We started our own company 10 years ago which builds and hosts websites, the monthly income is mainly how we afford to travel. The flight costs for a year come from our savings, all other expenses, like food, transport in a city, accommodation and entertainment are based on the budget that we had at home.

We made the decision to travel full time after becoming bored and frustrated with the routine of life. We had lived in Cape Town, South Africa for 6 years and wanted to do something life-changing, something a 2 week holiday was not going to remedy.

Our first trip was to Prague. With our weaker currency, the cost of living was steep. Despite watching pennies and sticking to a tight budget, it did not negatively impact on the experience. To be able to live in a new environment and experience new things daily is so worth it. We chose Asia as our next destination for its affordability.

We set a mental goal of 1 year of travel, we are currently 5 months into our travels and I cannot see us going back. The biggest hurdle was saying goodbye to all the comforts and leaving everything you know behind. However, a week into our first stay, the nerves had left us and so many options presented themselves. Our biggest problem now is where to go next.

Family gap year

Photo of the Gibbon family in front of the Eiffel tower - digital nomad jobsThe Gibbon family

We used a combination of existing savings and postponed doing renovations to our house to afford our 8-month trip. We are lucky enough to be living in a booming housing market and have rented our house out while we are away which covers those expenses.

Sadly we are coming towards the end of our trip and are going home to re-group and work again to get some more cash and plan the next trip! We certainly haven’t ruled out looking at a digital nomad lifestyle at some point in the future.

There are so many different ways of making nomadic life work for you. We have also met teachers, nurses, entrepreneurs, musicians… people with all sorts of different skills who are able to afford a location independent lifestyle.

The common theme we have found from all the nomadic families we have met so far is that however you afford to travel, full time travel is well worth doing!

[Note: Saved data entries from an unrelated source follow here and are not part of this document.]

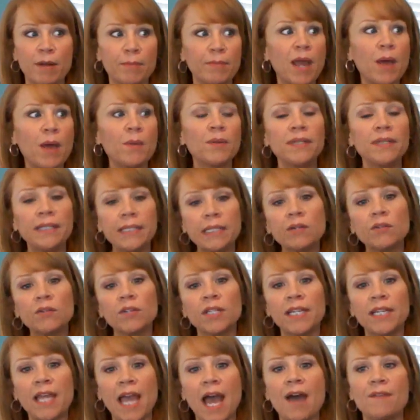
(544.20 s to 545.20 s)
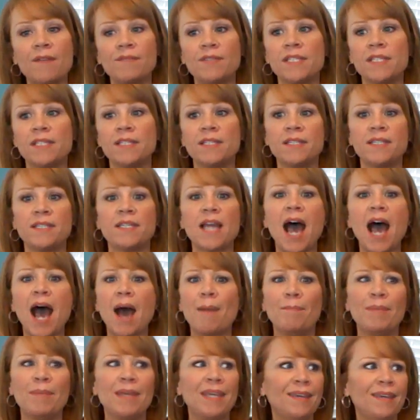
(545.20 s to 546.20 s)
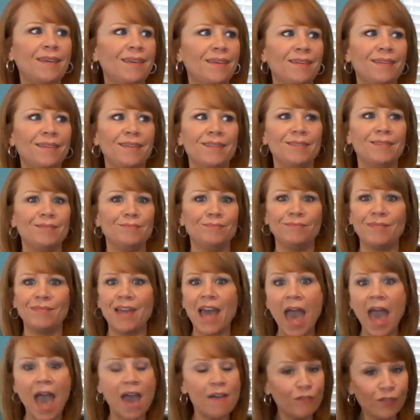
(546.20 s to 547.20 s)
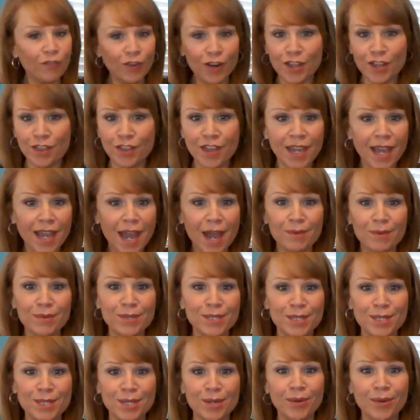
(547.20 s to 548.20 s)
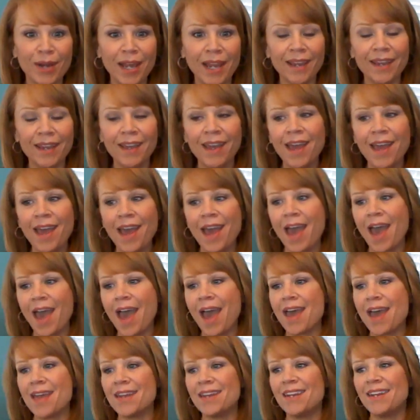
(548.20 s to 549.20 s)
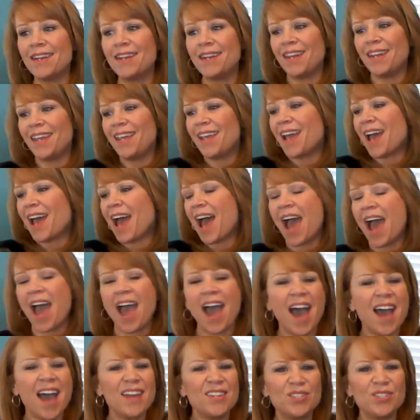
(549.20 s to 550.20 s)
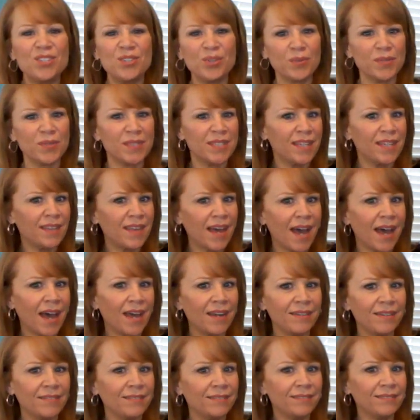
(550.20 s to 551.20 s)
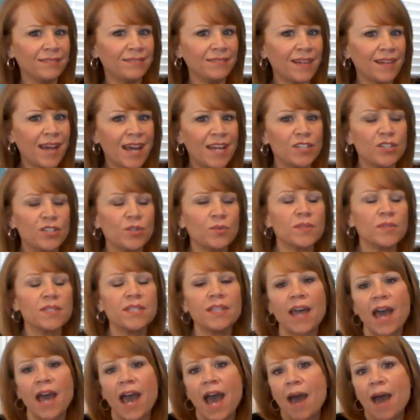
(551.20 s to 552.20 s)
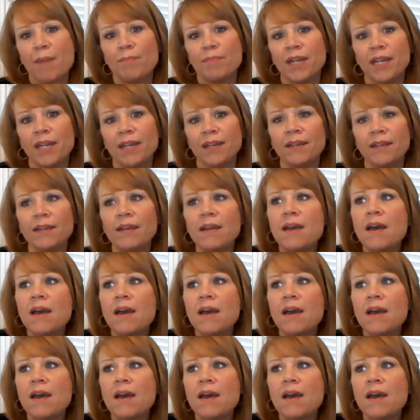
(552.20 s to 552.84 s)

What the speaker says: I mean, I would literally have to stop everything I was doing. And I just don't see that. I just don't see that happening.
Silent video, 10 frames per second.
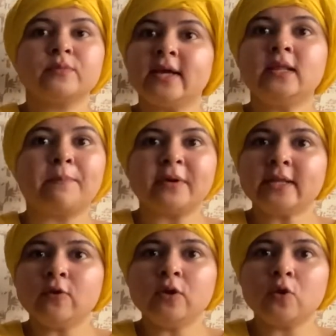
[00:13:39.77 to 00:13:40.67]
in a
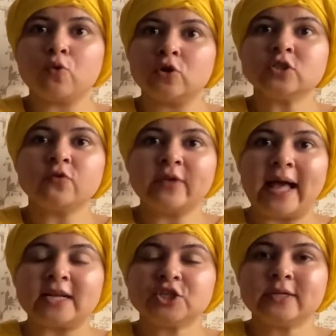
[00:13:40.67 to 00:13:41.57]
particular course of
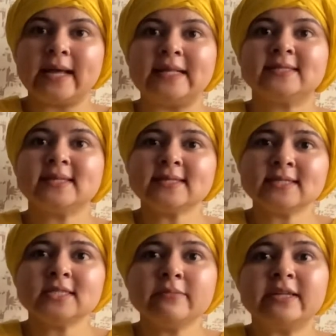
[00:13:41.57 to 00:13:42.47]
action, and
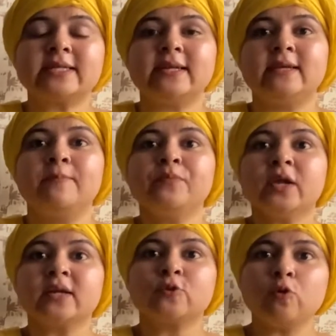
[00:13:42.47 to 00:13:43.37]
systematically.
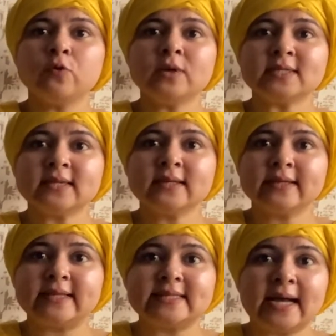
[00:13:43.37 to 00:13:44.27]
Don't we see
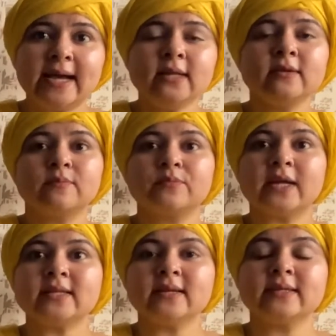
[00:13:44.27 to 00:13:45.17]
the
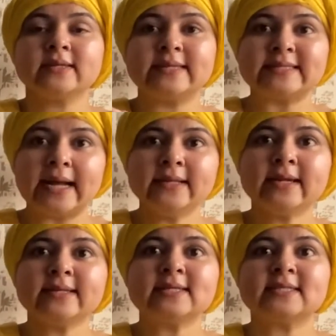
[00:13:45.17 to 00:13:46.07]
design
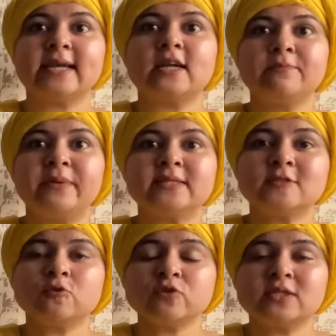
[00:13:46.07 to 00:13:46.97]
that has taken place
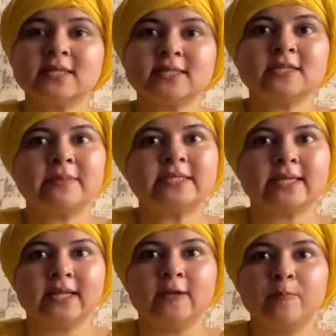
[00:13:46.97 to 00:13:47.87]
so
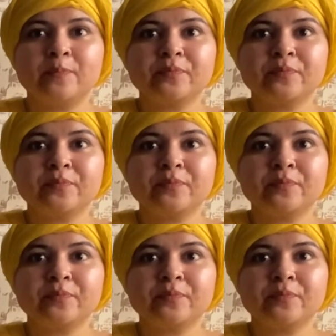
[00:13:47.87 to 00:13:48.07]
systematically?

Do you have any questions about how to make this work, or want to share your own experience? Post in the comments below.

Comments 12

  1. Thanks for this. We just started a year of travel and are always curious how others fund it! Love that there are so many different ways to do it.

  2. Pingback: Digital Nomad Interviews - The Luxpats

  3. It’s great to hear these stories and a sampling of some of the options! For those interested, the Family Adventure Summit has also compiled the results from a survey of dozens of traveling families about how they fund their travels, along with how much they earn and spend traveling, and more. Lots of helpful and fascinating data for anyone interested in the financial side of long-term family travel. You can download the report for free at

  4. Some great tips and useful advice. I’m a solo traveller but when I have a family, I want to travel just as much – what a great opportunity for the children!

  5. Great read Suewan! As you know I love hearing different families’ stories and of course the financing travel is the biggest hurdle for so many people. So great to hear about so many families living their travel dreams!

  6. I really enjoyed this post! Although I don’t have a family yet, when I do have one I would love to do something similar. Thanks for pulling together different perspectives on making this lifestyle change.